### TASK REQUIREMENTS
What is needed is a word-for-word copy of every record below, minus the pictures.

### Stored records

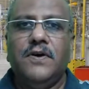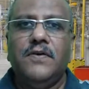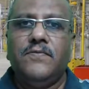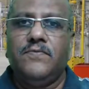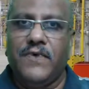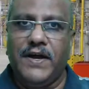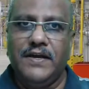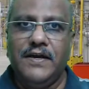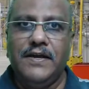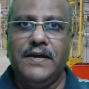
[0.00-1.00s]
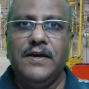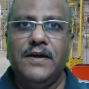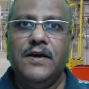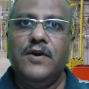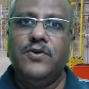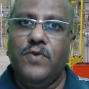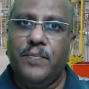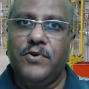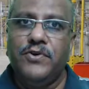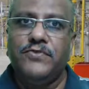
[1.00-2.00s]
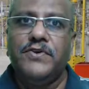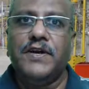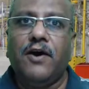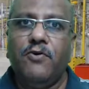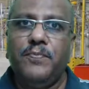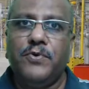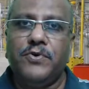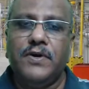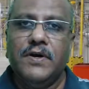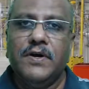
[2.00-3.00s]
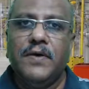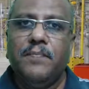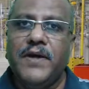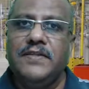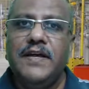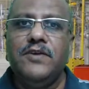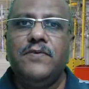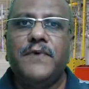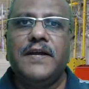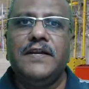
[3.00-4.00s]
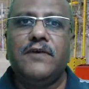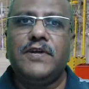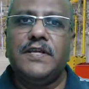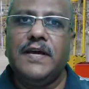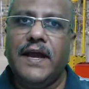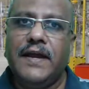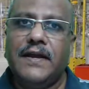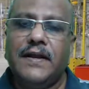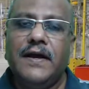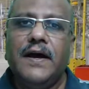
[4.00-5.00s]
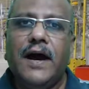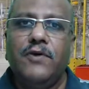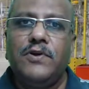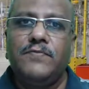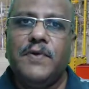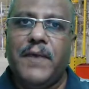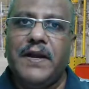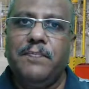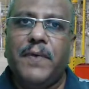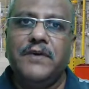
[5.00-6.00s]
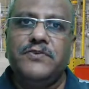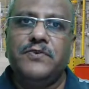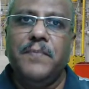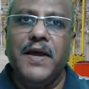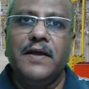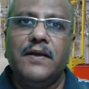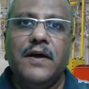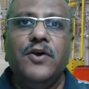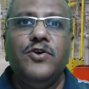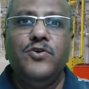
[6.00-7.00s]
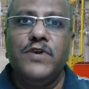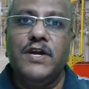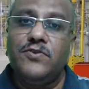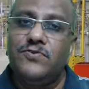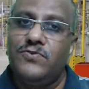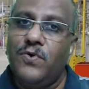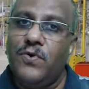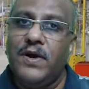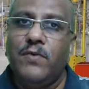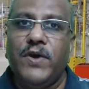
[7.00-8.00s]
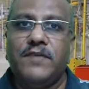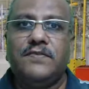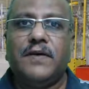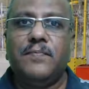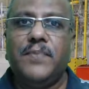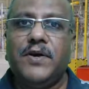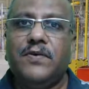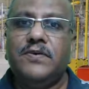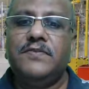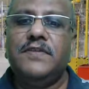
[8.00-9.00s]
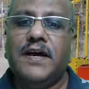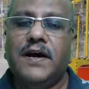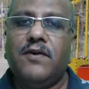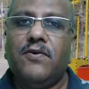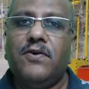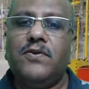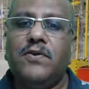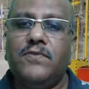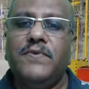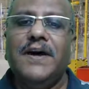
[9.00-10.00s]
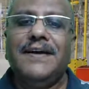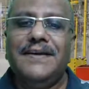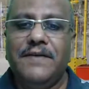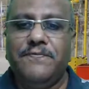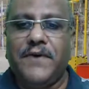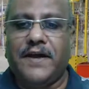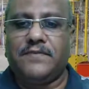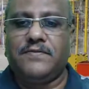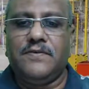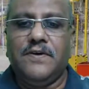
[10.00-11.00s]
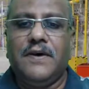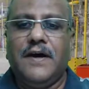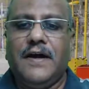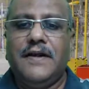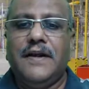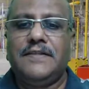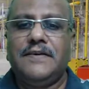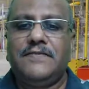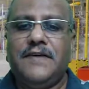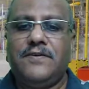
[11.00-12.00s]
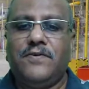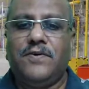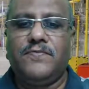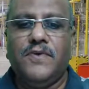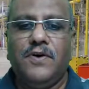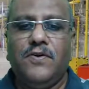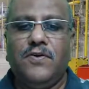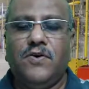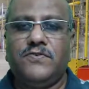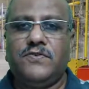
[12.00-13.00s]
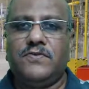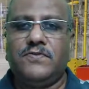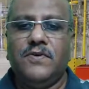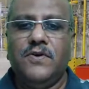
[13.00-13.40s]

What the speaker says: Finally, you are producing output, but then you find out in the end, out of the many parts you made, you need to throw away some because they are all of defects, another set of losses.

### EXERCISE RESPONSE
[0.00-1.00s]
[1.00-2.00s]
[2.00-3.00s]
[3.00-4.00s]
[4.00-5.00s]
[5.00-6.00s]
[6.00-7.00s]
[7.00-8.00s]
[8.00-9.00s]
[9.00-10.00s]
[10.00-11.00s]
[11.00-12.00s]
[12.00-13.00s]
[13.00-13.40s]

What the speaker says: Finally, you are producing output, but then you find out in the end, out of the many parts you made, you need to throw away some because they are all of defects, another set of losses.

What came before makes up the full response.